### The task:
Leave out the pictures and print the rest of the entries exactly as they stand.

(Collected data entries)
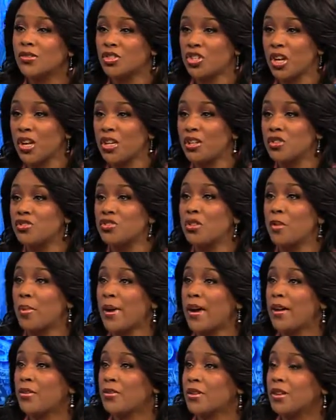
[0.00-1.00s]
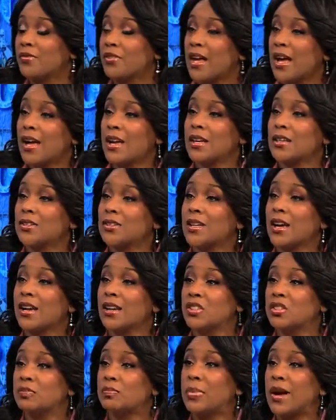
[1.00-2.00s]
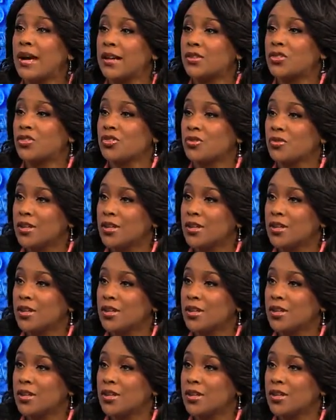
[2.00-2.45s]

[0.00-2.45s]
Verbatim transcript: changed yep. the pattern of the ice, the ice boxed you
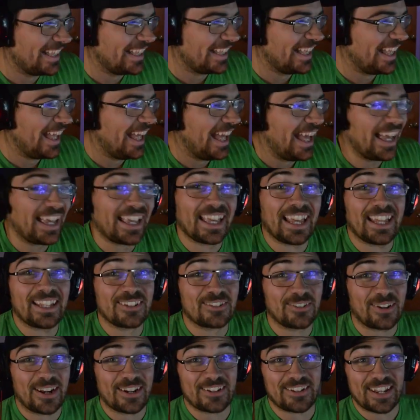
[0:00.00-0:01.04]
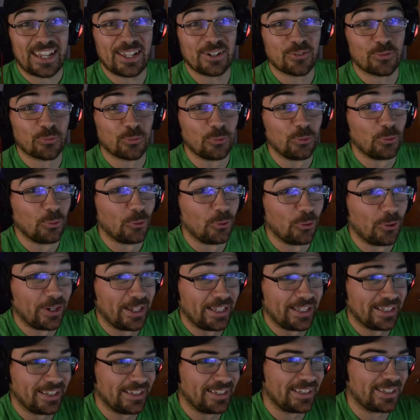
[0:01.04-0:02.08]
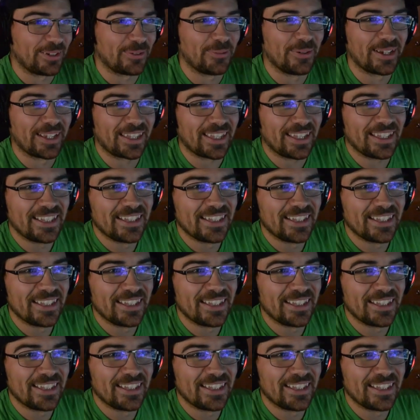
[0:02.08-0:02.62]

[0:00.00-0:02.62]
I got trash canned really quick.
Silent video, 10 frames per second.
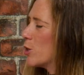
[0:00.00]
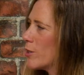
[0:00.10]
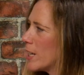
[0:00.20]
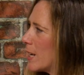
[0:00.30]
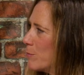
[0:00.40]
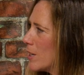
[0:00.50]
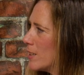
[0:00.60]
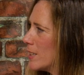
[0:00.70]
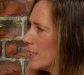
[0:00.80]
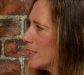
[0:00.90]
Strictly Come
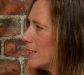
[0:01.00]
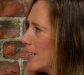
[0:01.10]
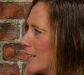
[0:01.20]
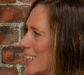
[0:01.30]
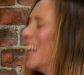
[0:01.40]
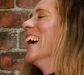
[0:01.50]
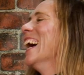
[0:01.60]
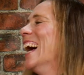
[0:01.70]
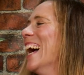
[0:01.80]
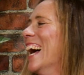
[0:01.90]
Dancing instead,
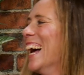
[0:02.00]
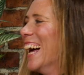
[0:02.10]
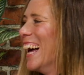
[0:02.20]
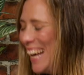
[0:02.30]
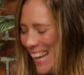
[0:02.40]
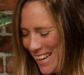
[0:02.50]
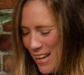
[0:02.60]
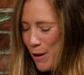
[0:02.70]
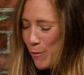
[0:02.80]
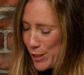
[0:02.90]

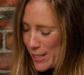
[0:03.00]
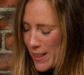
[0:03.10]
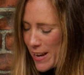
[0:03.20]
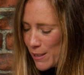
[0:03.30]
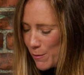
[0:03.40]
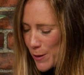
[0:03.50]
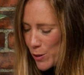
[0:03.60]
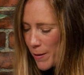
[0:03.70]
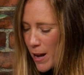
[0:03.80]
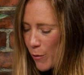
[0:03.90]
which is something else we've been
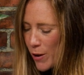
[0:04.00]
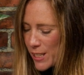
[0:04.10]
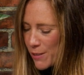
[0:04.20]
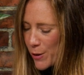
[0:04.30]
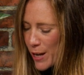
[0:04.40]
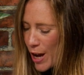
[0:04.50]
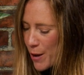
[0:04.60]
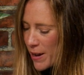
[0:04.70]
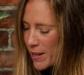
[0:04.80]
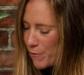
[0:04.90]
talking about. We asked everyone at
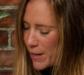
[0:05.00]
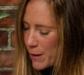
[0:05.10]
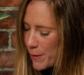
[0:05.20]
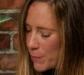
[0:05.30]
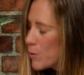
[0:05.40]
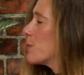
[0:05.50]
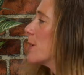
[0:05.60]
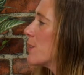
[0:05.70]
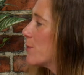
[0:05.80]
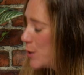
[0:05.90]
home how they're feeling about the
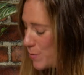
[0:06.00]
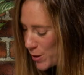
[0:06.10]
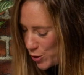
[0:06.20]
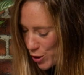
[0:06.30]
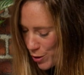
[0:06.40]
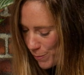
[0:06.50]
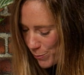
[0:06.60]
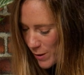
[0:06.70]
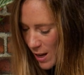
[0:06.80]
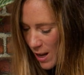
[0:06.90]
prospect of a new module.
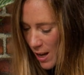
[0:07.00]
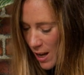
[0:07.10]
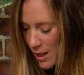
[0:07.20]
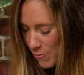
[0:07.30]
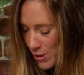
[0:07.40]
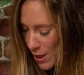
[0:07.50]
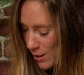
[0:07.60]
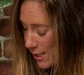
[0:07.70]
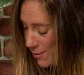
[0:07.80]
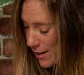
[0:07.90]
The
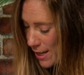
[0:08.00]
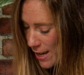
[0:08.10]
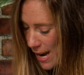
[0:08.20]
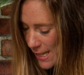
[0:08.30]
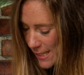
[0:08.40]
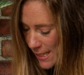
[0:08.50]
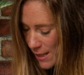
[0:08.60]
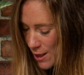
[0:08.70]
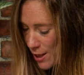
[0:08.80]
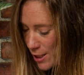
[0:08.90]
results are in, and
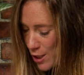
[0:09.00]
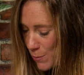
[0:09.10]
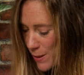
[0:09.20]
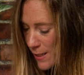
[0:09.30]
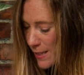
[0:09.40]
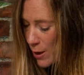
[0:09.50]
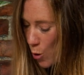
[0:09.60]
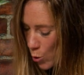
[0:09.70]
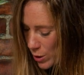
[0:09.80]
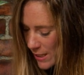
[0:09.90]
32% say
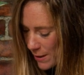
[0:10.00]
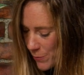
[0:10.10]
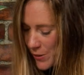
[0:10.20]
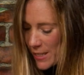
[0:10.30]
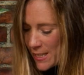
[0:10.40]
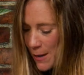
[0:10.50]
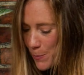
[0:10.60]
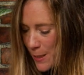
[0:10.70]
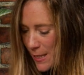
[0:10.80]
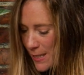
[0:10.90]
awesome,
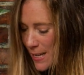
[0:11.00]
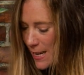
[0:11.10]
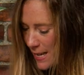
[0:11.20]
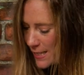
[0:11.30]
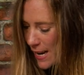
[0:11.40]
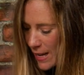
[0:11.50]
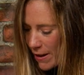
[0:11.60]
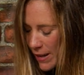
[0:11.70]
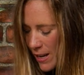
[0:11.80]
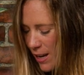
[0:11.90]
68% said let's get
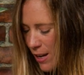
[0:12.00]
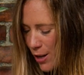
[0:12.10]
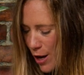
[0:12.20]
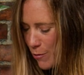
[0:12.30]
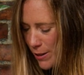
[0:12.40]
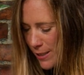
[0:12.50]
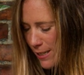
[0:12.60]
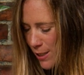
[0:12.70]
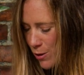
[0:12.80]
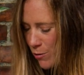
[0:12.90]
going. No one
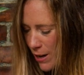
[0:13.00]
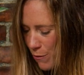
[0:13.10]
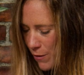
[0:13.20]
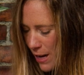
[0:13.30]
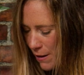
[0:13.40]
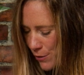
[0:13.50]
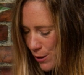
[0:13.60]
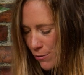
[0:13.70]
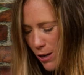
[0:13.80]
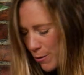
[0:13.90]
says all right if I have
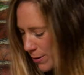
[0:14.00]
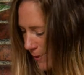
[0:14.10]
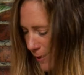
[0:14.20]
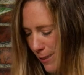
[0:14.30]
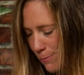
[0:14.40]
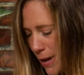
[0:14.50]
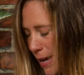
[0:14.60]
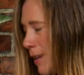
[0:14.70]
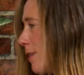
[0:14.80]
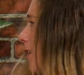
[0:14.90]
to, no one says may,
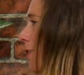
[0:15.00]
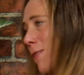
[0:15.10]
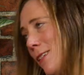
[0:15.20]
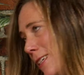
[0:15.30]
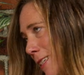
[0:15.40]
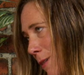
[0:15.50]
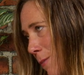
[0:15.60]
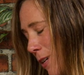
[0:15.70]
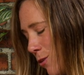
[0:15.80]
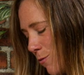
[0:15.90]
and no one says they're
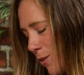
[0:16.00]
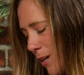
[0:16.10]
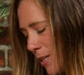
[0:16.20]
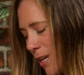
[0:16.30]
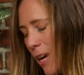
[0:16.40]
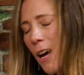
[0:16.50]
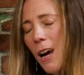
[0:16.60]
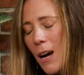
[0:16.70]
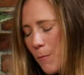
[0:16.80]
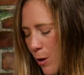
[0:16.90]
petrified.
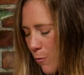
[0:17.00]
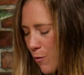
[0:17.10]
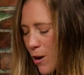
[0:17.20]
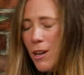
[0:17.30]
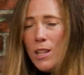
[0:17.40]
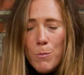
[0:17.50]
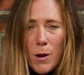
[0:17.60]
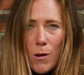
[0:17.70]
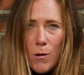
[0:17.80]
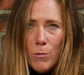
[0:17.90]
We've got another
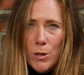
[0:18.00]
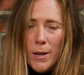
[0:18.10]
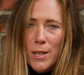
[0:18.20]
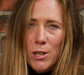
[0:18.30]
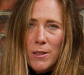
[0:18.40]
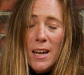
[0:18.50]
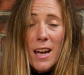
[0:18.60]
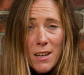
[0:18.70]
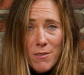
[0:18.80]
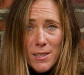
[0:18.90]
poll, which we're going to show at the
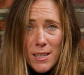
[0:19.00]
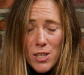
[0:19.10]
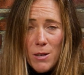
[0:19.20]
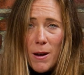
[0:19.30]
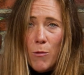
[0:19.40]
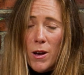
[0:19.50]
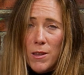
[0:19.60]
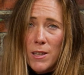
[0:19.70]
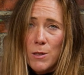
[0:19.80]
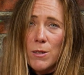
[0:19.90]
end of the session, about whether
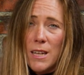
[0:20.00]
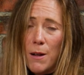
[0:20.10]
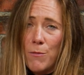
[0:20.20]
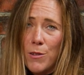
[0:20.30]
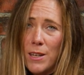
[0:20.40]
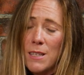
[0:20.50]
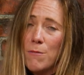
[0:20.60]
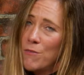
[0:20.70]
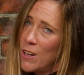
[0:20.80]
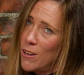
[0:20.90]
this was helpful. There's some
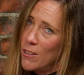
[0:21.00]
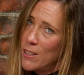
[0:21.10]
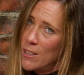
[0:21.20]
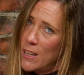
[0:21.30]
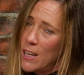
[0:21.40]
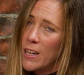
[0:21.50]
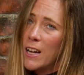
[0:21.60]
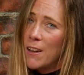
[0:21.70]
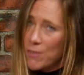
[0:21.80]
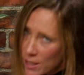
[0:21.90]
fun answers there. You're going to
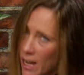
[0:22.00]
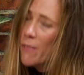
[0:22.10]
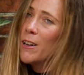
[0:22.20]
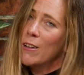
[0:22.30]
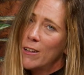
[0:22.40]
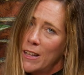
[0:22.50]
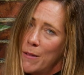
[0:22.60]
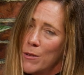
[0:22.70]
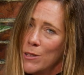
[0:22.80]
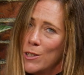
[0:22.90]
have to go and look at that
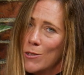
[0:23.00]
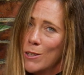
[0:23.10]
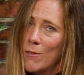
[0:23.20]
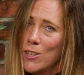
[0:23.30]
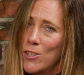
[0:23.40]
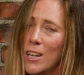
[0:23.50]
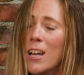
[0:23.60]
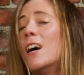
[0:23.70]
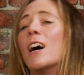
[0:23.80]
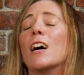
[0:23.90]
multi-choice question
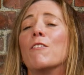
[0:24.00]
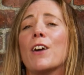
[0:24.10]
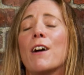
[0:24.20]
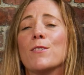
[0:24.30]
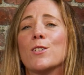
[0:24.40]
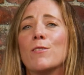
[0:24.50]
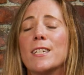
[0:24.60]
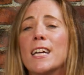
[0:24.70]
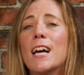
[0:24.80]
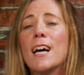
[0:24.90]
if you haven't already.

### Exercise result:
[0.00-1.00s]
[1.00-2.00s]
[2.00-2.45s]

[0.00-2.45s]
Verbatim transcript: changed yep. the pattern of the ice, the ice boxed you
[0:00.00-0:01.04]
[0:01.04-0:02.08]
[0:02.08-0:02.62]

[0:00.00-0:02.62]
I got trash canned really quick.
Silent video, 10 frames per second.
[0:00.00]
[0:00.10]
[0:00.20]
[0:00.30]
[0:00.40]
[0:00.50]
[0:00.60]
[0:00.70]
[0:00.80]
[0:00.90]
Strictly Come
[0:01.00]
[0:01.10]
[0:01.20]
[0:01.30]
[0:01.40]
[0:01.50]
[0:01.60]
[0:01.70]
[0:01.80]
[0:01.90]
Dancing instead,
[0:02.00]
[0:02.10]
[0:02.20]
[0:02.30]
[0:02.40]
[0:02.50]
[0:02.60]
[0:02.70]
[0:02.80]
[0:02.90]

[0:03.00]
[0:03.10]
[0:03.20]
[0:03.30]
[0:03.40]
[0:03.50]
[0:03.60]
[0:03.70]
[0:03.80]
[0:03.90]
which is something else we've been
[0:04.00]
[0:04.10]
[0:04.20]
[0:04.30]
[0:04.40]
[0:04.50]
[0:04.60]
[0:04.70]
[0:04.80]
[0:04.90]
talking about. We asked everyone at
[0:05.00]
[0:05.10]
[0:05.20]
[0:05.30]
[0:05.40]
[0:05.50]
[0:05.60]
[0:05.70]
[0:05.80]
[0:05.90]
home how they're feeling about the
[0:06.00]
[0:06.10]
[0:06.20]
[0:06.30]
[0:06.40]
[0:06.50]
[0:06.60]
[0:06.70]
[0:06.80]
[0:06.90]
prospect of a new module.
[0:07.00]
[0:07.10]
[0:07.20]
[0:07.30]
[0:07.40]
[0:07.50]
[0:07.60]
[0:07.70]
[0:07.80]
[0:07.90]
The
[0:08.00]
[0:08.10]
[0:08.20]
[0:08.30]
[0:08.40]
[0:08.50]
[0:08.60]
[0:08.70]
[0:08.80]
[0:08.90]
results are in, and
[0:09.00]
[0:09.10]
[0:09.20]
[0:09.30]
[0:09.40]
[0:09.50]
[0:09.60]
[0:09.70]
[0:09.80]
[0:09.90]
32% say
[0:10.00]
[0:10.10]
[0:10.20]
[0:10.30]
[0:10.40]
[0:10.50]
[0:10.60]
[0:10.70]
[0:10.80]
[0:10.90]
awesome,
[0:11.00]
[0:11.10]
[0:11.20]
[0:11.30]
[0:11.40]
[0:11.50]
[0:11.60]
[0:11.70]
[0:11.80]
[0:11.90]
68% said let's get
[0:12.00]
[0:12.10]
[0:12.20]
[0:12.30]
[0:12.40]
[0:12.50]
[0:12.60]
[0:12.70]
[0:12.80]
[0:12.90]
going. No one
[0:13.00]
[0:13.10]
[0:13.20]
[0:13.30]
[0:13.40]
[0:13.50]
[0:13.60]
[0:13.70]
[0:13.80]
[0:13.90]
says all right if I have
[0:14.00]
[0:14.10]
[0:14.20]
[0:14.30]
[0:14.40]
[0:14.50]
[0:14.60]
[0:14.70]
[0:14.80]
[0:14.90]
to, no one says may,
[0:15.00]
[0:15.10]
[0:15.20]
[0:15.30]
[0:15.40]
[0:15.50]
[0:15.60]
[0:15.70]
[0:15.80]
[0:15.90]
and no one says they're
[0:16.00]
[0:16.10]
[0:16.20]
[0:16.30]
[0:16.40]
[0:16.50]
[0:16.60]
[0:16.70]
[0:16.80]
[0:16.90]
petrified.
[0:17.00]
[0:17.10]
[0:17.20]
[0:17.30]
[0:17.40]
[0:17.50]
[0:17.60]
[0:17.70]
[0:17.80]
[0:17.90]
We've got another
[0:18.00]
[0:18.10]
[0:18.20]
[0:18.30]
[0:18.40]
[0:18.50]
[0:18.60]
[0:18.70]
[0:18.80]
[0:18.90]
poll, which we're going to show at the
[0:19.00]
[0:19.10]
[0:19.20]
[0:19.30]
[0:19.40]
[0:19.50]
[0:19.60]
[0:19.70]
[0:19.80]
[0:19.90]
end of the session, about whether
[0:20.00]
[0:20.10]
[0:20.20]
[0:20.30]
[0:20.40]
[0:20.50]
[0:20.60]
[0:20.70]
[0:20.80]
[0:20.90]
this was helpful. There's some
[0:21.00]
[0:21.10]
[0:21.20]
[0:21.30]
[0:21.40]
[0:21.50]
[0:21.60]
[0:21.70]
[0:21.80]
[0:21.90]
fun answers there. You're going to
[0:22.00]
[0:22.10]
[0:22.20]
[0:22.30]
[0:22.40]
[0:22.50]
[0:22.60]
[0:22.70]
[0:22.80]
[0:22.90]
have to go and look at that
[0:23.00]
[0:23.10]
[0:23.20]
[0:23.30]
[0:23.40]
[0:23.50]
[0:23.60]
[0:23.70]
[0:23.80]
[0:23.90]
multi-choice question
[0:24.00]
[0:24.10]
[0:24.20]
[0:24.30]
[0:24.40]
[0:24.50]
[0:24.60]
[0:24.70]
[0:24.80]
[0:24.90]
if you haven't already.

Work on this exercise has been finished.